De chaque livre, elle écrit 7 ou 8 versions, reprenant sans cesse son travail comme un sculpteur modèle la terre, par ajouts et retraits successifs. Le chapitrage n’est pas échafaudé dès le début. C’est à la fin que Claudie entreprend le découpage, ce qui explique sans doute que les chapitres se succèdent avec densité et pertinence. L’écrivain coupe au-delà de ce qu’il est imaginable, jusqu’au moment où l’imprimeur déclenche la machine. Phrases courtes. Enchaînements simples. Claudie Gallay en révèle le secret : le manuscrit est lu à haute voix dans son bureau. Et comme elle-même ne sait pas bien respirer, la sentence tombe impitoyable au moindre alourdissement de la syntaxe. On comprend mieux pourquoi ses livres sont physiquement « faciles » à lire.
(Il faudrait bien que j’en prenne de la graine)Le titre est donné tout à la fin. Ce n’est pas la chose la plus simple, trop réductrice.
Un succès qui fait du bienElle assume facilement la célébrité consécutive aux
Déferlantes parce qu’elle vit loin de Paris. La pression des attentes des lecteurs est vite oubliée dès qu’elle retrouve la bergerie où elle écrit. Ne reste que l’apaisement de la reconnaissance après des années qui n’ont pas été faciles. Le soulagement aussi d’avoir pu régler les soucis financiers. Claudie Gallay demeure prudente, consciente que ce succès est d’abord un cadeau de la vie qui n’exonère pas l’avenir de l’effort. Elle apprécie. Et va pouvoir consacrer tout son temps à l’écriture. Jusque juin elle enseignera à mi-temps dans une classe de CE1 du Vaucluse. Pour des élèves qui lisent et écrivent beaucoup. Elle a ce don d’être la médiatrice qui facilite l’acquisition de leurs propres savoirs. Inversement, l’exercice de ce métier difficile la maintenait dans la réalité la plus à vif.

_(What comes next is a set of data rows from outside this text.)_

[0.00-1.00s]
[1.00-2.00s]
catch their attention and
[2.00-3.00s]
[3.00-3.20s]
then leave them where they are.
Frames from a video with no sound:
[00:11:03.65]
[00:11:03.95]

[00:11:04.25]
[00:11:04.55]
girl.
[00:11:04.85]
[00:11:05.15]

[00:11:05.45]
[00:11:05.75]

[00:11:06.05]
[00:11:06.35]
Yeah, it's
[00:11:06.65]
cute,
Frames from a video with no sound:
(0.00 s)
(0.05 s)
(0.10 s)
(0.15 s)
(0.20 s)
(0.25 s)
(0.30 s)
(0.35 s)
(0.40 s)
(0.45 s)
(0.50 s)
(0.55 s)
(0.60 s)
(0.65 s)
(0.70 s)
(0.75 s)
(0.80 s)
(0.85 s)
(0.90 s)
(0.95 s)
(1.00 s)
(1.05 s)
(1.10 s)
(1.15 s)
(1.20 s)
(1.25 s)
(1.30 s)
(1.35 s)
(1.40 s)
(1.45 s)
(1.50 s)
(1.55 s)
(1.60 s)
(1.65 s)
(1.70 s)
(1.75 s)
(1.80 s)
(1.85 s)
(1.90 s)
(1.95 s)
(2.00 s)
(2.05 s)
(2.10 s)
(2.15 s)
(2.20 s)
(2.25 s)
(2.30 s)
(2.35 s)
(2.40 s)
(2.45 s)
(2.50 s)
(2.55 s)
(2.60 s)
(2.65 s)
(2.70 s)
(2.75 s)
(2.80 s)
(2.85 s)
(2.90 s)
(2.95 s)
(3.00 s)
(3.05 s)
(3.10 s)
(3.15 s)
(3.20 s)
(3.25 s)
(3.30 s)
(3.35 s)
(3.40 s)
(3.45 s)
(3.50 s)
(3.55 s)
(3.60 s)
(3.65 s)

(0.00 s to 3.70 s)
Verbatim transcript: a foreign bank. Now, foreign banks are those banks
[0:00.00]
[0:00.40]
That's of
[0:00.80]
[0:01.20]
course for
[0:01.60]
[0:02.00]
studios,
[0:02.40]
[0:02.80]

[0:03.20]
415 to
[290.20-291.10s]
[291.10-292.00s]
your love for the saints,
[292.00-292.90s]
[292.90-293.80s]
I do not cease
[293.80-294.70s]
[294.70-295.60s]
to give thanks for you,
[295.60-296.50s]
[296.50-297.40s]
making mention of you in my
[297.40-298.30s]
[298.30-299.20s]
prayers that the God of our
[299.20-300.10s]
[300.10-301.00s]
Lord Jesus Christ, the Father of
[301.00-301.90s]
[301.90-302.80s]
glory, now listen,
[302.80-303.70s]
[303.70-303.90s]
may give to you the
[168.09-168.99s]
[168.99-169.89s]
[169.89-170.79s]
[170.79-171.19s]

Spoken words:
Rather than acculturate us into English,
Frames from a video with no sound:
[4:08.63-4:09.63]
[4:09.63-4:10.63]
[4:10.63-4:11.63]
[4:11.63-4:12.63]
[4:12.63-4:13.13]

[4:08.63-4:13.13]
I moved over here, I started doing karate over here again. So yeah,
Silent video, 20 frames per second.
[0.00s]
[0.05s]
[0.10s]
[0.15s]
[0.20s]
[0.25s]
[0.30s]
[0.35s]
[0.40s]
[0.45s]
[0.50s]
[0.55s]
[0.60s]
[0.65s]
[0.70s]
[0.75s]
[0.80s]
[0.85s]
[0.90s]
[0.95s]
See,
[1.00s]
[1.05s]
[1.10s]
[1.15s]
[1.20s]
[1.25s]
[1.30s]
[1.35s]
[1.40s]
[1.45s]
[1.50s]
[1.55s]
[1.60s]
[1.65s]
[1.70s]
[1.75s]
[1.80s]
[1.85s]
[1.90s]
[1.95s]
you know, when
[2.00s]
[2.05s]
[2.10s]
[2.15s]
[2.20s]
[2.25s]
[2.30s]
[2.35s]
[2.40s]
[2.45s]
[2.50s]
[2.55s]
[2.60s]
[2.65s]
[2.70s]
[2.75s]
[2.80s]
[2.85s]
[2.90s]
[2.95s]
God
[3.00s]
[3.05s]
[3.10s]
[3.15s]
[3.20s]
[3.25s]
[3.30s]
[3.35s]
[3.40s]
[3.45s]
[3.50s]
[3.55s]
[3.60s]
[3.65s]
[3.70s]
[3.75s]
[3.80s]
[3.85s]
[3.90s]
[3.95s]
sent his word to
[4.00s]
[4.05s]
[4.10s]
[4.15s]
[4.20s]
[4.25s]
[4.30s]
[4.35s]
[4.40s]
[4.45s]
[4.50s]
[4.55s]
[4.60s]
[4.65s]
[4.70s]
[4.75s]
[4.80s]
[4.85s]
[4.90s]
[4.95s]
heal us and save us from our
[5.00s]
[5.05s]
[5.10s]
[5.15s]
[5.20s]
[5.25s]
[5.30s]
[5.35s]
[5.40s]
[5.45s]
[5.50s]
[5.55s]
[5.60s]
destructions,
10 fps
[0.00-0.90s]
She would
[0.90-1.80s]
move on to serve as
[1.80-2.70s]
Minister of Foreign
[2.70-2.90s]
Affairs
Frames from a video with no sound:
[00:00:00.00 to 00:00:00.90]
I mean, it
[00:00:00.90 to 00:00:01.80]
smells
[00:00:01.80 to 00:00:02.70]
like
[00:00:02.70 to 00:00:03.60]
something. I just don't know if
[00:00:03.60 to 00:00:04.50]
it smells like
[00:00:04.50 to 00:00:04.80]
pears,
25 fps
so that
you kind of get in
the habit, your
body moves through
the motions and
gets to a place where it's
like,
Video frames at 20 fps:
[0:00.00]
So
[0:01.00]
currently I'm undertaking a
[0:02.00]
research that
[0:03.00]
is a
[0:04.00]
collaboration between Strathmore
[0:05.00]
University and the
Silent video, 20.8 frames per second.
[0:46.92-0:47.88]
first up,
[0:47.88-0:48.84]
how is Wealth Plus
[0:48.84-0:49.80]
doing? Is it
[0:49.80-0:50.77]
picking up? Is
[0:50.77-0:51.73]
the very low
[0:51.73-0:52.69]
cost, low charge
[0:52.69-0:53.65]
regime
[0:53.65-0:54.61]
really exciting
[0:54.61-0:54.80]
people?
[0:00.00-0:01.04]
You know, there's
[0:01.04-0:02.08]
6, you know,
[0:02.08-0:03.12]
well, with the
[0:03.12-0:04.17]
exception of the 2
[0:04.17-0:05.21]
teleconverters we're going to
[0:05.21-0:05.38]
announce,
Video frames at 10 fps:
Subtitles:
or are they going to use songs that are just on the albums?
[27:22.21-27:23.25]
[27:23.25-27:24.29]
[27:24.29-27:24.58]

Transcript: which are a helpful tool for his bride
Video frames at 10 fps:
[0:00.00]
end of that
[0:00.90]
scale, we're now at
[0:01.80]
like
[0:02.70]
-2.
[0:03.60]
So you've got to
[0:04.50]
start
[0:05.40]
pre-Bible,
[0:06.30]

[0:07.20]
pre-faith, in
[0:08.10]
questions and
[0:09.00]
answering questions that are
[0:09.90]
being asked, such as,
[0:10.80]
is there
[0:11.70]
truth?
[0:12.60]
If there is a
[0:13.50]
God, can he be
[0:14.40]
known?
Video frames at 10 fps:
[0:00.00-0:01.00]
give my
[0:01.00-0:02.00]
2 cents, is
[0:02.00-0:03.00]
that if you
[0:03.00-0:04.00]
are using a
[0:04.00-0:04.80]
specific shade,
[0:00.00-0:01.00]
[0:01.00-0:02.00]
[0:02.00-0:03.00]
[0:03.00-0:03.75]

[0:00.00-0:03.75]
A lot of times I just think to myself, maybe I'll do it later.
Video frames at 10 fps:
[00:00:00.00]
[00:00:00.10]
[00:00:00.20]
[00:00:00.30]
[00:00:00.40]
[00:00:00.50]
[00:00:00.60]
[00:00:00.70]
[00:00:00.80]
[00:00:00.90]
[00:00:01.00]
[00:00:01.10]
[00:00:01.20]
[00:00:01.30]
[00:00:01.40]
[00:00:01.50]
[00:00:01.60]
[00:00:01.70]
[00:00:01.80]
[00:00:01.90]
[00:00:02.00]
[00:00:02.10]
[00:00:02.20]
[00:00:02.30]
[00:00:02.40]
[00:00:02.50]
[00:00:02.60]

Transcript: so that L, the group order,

Ensuite, et au moins deux années durant, elle vivra sans regarder la montre, affranchie du calendrier scolaire, ce qui représente une merveilleuse liberté et l’autorisera à écrire et à vivre à sa propre vitesse. Nous attendons avec patience le prochain livre comme la promesse d’un rêve abouti. A moins que le projet d’écrire pour le théâtre ne se faufile entre temps.
Les Déferlantes vont être traduites à l’étranger. Le livre sera prochainement adapté pour le cinéma. François Dupeyron avait été annoncé mais on sait que la production recherche quelqu’un d’autre.
(Personnellement je verrais bien Nicole Garcia ou Martin Provost). Claudie Gallay fait confiance. Elle a un droit de regard sur le scénario mais ne veut pas s’engager davantage. Le risque serait trop grand de se disperser et c’est un autre métier.
Claudie Gallay sera présente au
Salon du Livre à Paris, Porte de Versailles, les 13, 14 et 15 mars, sur le stand des éditions du Rouergue.
Elle a publié
l'Amour est une île en 2010, chez Actes sud.